La fermeture des bases marquerait la fin de la capacité d'intervention - justifiée ou non - de la France dans certains conflits en Afrique.

Cela affaiblirait son influence dans la région, d'autant plus que les conflits s'intensifient sur le continent et que de plus en plus de pays africains sont à la recherche de fournisseurs de sécurité. Pour aborder, stabiliser ou résoudre ces conflits, il faut une combinaison de diplomatie et d'intervention militaire.

Ce retrait pourrait-il réduire l'influence de la France dans la gestion des crises sécuritaires en Afrique ?

Dans le cadre de la répartition informelle des responsabilités sécuritaires entre les pays occidentaux, la France a longtemps été considérée comme le « gendarme de l'Afrique ».

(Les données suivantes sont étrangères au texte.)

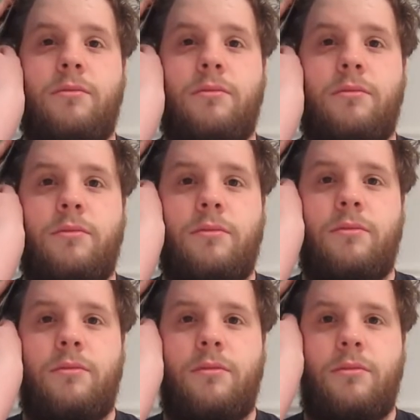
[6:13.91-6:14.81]

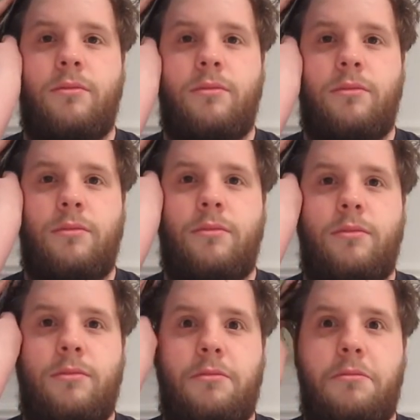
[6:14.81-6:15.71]

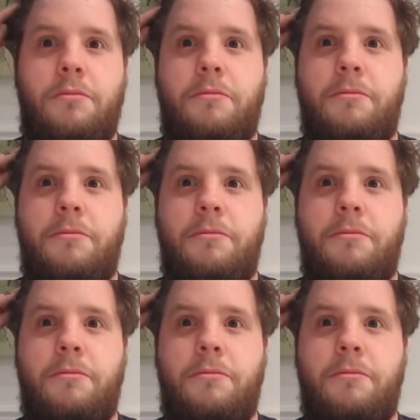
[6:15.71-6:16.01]
No one is speaking in this clip.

Entre 1964 et 2014, la France a mené pas moins de 52 opérations militaires sur le continent. Au début du XXIe siècle, elle a joué le rôle de chef de file des interventions militaires européennes en Afrique. Les autres puissances occidentales ont reconnu l'expertise de la France dans la gestion des crises africaines. Dans la plupart des cas, elles ont soutenu ou simplement suivi ses politiques.

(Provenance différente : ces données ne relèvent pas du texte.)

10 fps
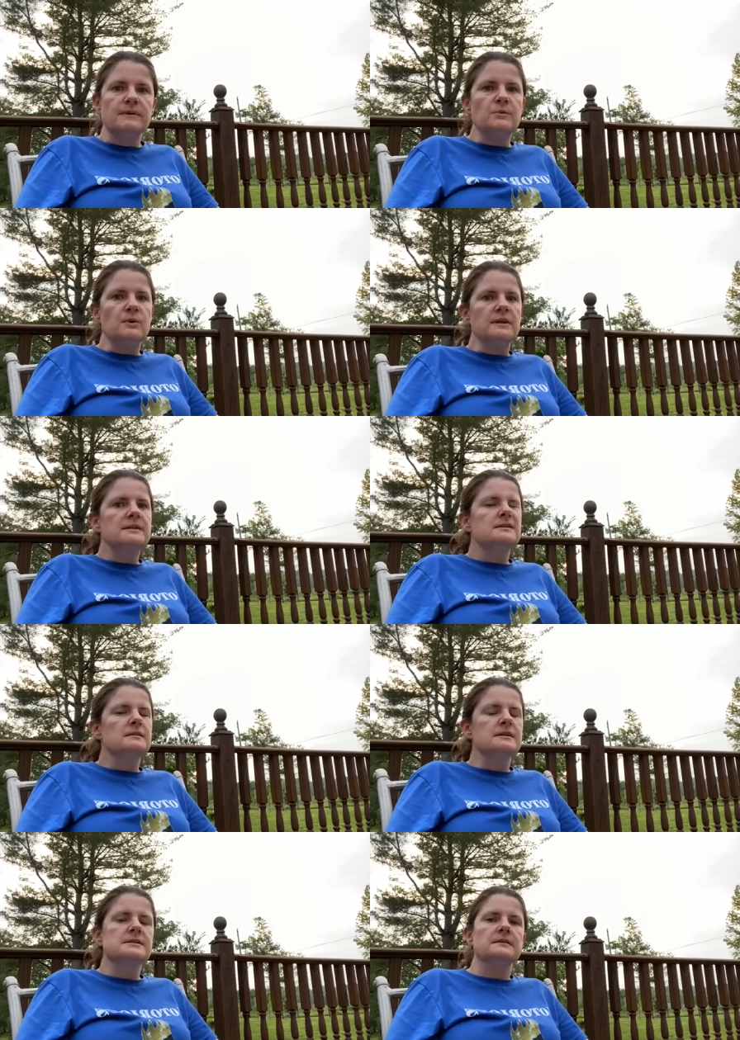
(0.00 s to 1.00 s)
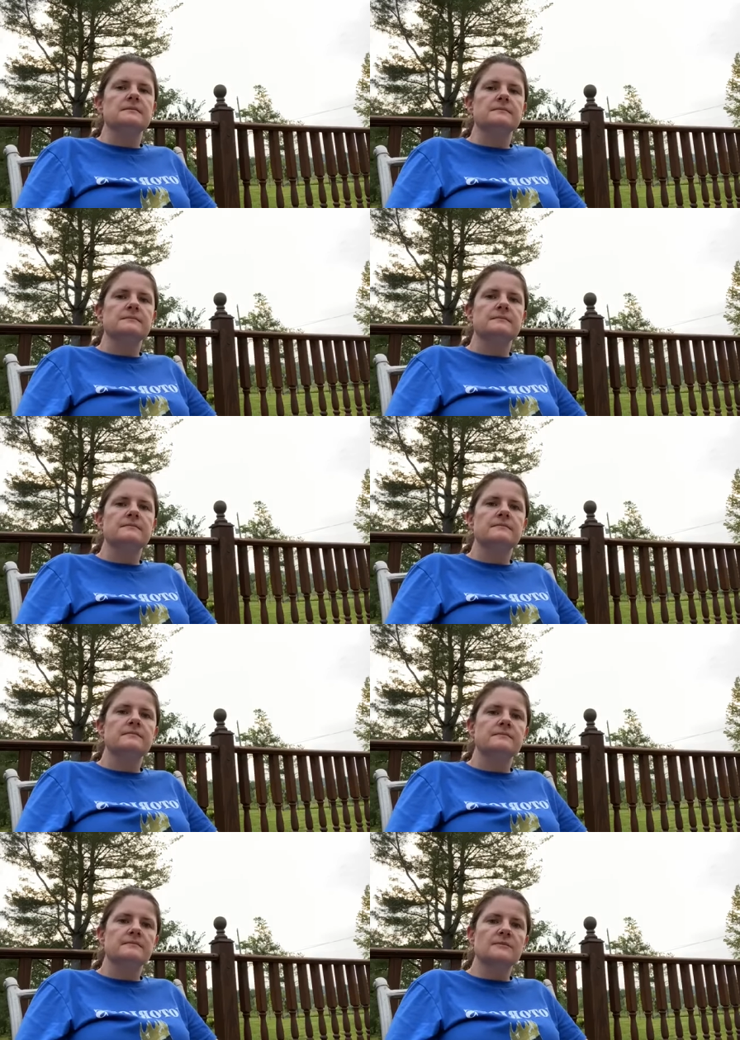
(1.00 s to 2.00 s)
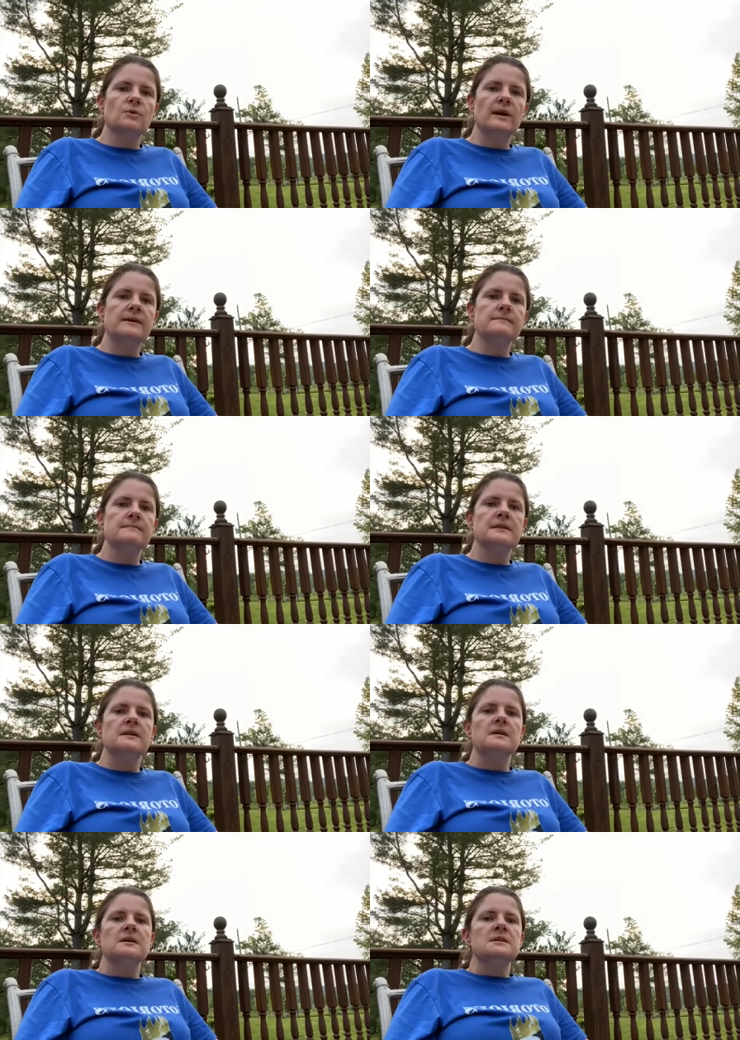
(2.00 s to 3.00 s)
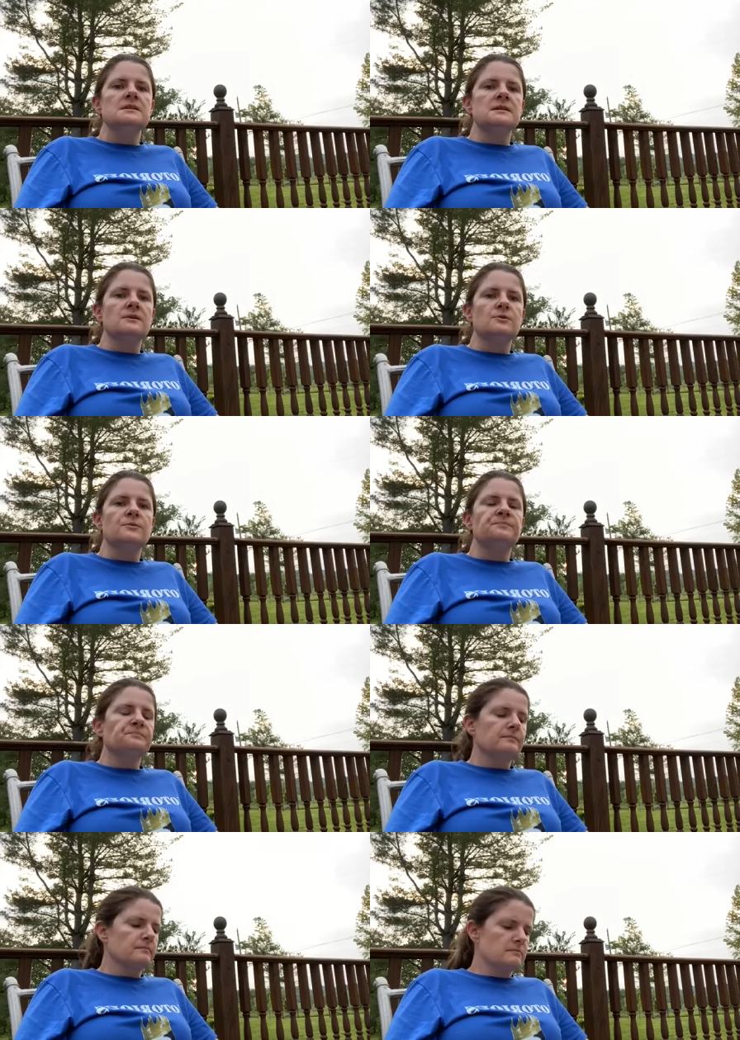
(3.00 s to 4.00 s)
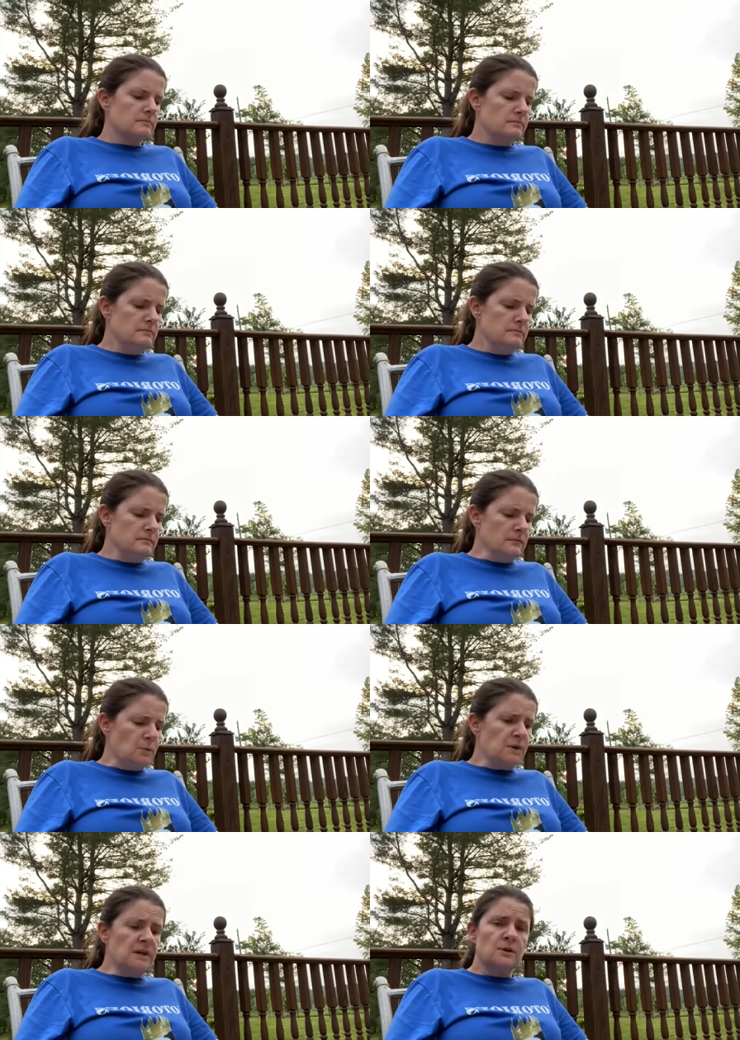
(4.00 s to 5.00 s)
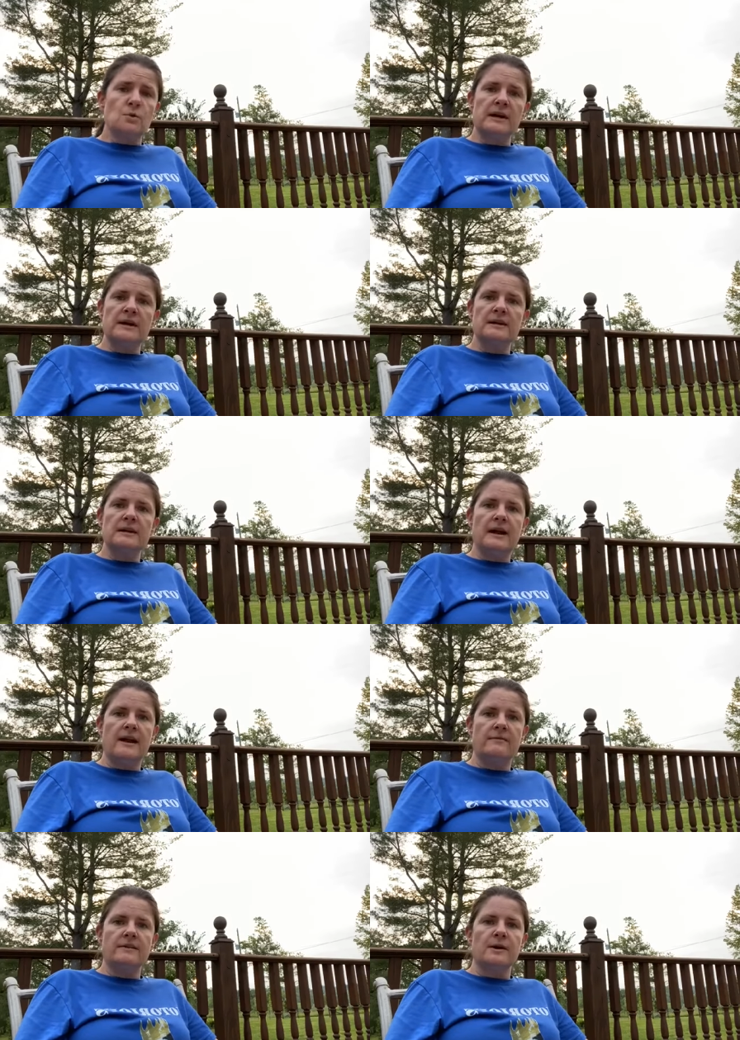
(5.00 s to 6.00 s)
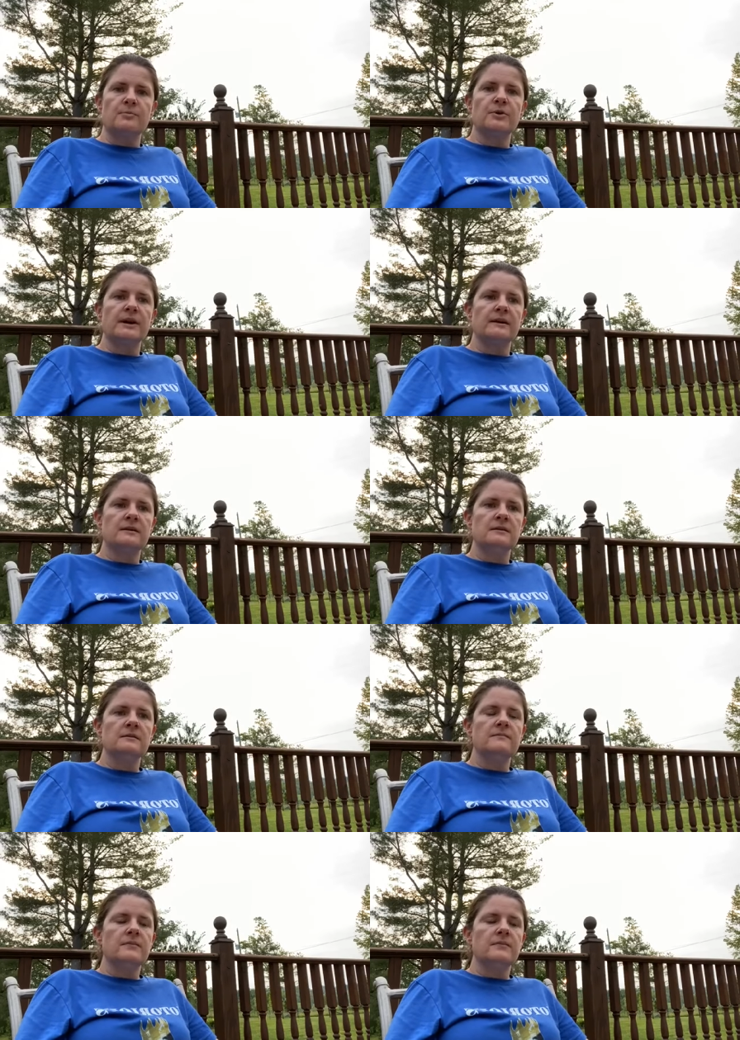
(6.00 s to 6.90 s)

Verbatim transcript: Be willing to listen. Okay? So we're going to go ahead and have our prayer.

Cela se reflète dans les responsabilités diplomatiques de la France au sein de l'Union européenne et des Nations unies. La diplomatie française est bien représentée au sein de la division Afrique du Service européen pour l'action extérieure. La délégation française est chargée de rédiger les résolutions du Conseil de sécurité des Nations unies sur l'Afrique. Le département des opérations de maintien de la paix de l'ONU est dirigé par un diplomate français.

La fin de l'interventionnisme militaire de la France aura des répercussions diplomatiques au-delà de l'Afrique. Elles se font déjà sentir à Bruxelles, Washington et New York.

Comment la réduction de la présence militaire affectera-t-elle la capacité de la France à protéger ses intérêts économiques, notamment dans les secteurs minier et énergétique ?

En 2023, l'Afrique ne représentait que 1,9 % du commerce extérieur de la France, 15 % de son approvisionnement en minerais stratégiques et 11,6 % de son approvisionnement en pétrole et en gaz.

Les deux premiers partenaires commerciaux de la France en Afrique subsaharienne sont le Nigeria et l'Afrique du Sud, anciennes colonies britanniques qui n'ont jamais accueilli de base militaire française.

Depuis le début du siècle, les relations entre la France et les pays africains ont été marquées par une séparation nette entre les intérêts économiques et militaires. Non seulement la France a de moins en moins d'intérêts économiques en Afrique, mais ceux-ci sont concentrés dans des pays qui n'accueillent pas de bases militaires françaises.